"""

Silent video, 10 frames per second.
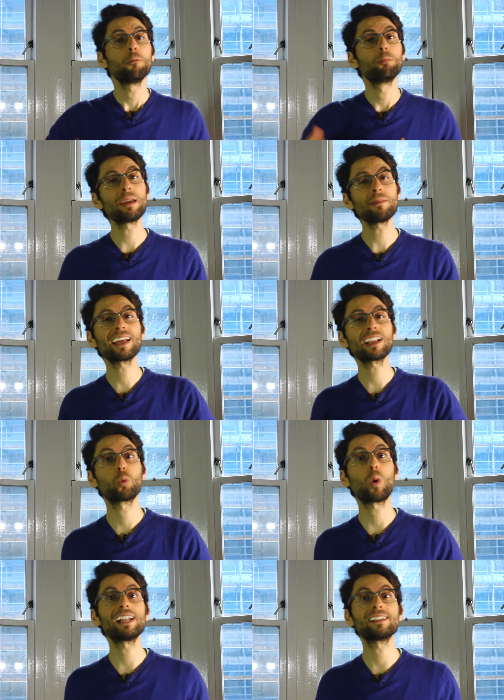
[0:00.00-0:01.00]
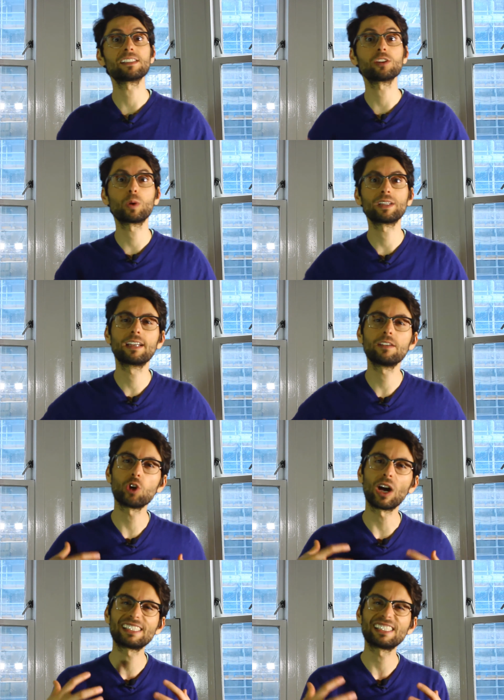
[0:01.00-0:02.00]
Maybe that wildness is what gives
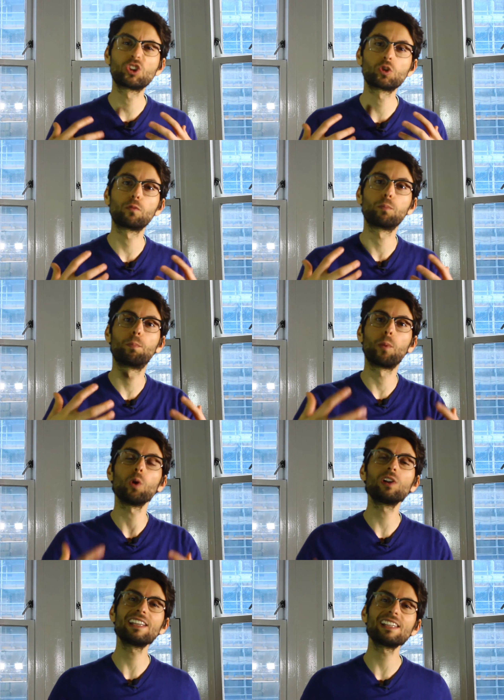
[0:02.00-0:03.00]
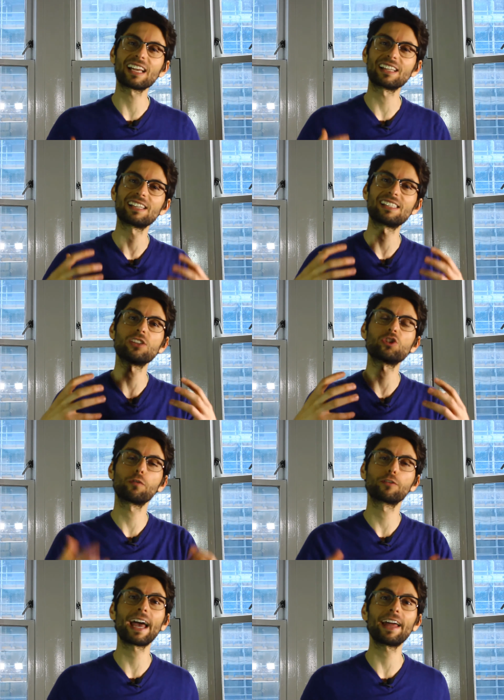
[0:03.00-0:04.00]
you a sense of boldness and a sense
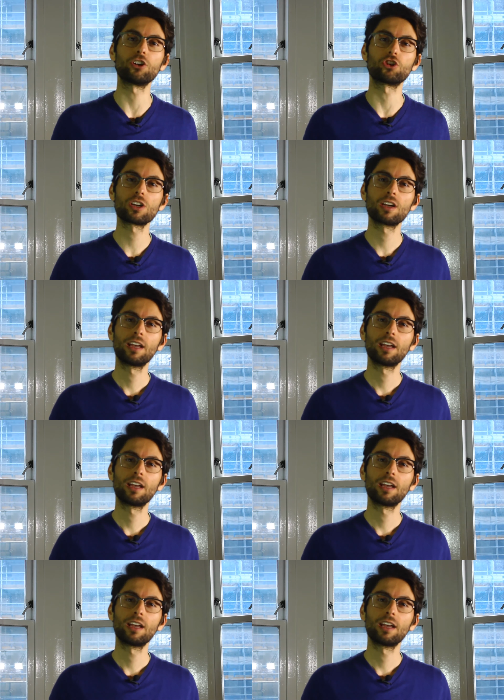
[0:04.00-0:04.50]
of courage.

"""

**WHAT YOU SHOULD DO:** Please give a word-for-word transcript of the lines from the one holding "[0:01.00-0:02.00]" through the final line of the entries, both ends kept, with no pictures.

**OUTPUT FOR THIS EXERCISE:**
[0:01.00-0:02.00]
Maybe that wildness is what gives
[0:02.00-0:03.00]
[0:03.00-0:04.00]
you a sense of boldness and a sense
[0:04.00-0:04.50]
of courage.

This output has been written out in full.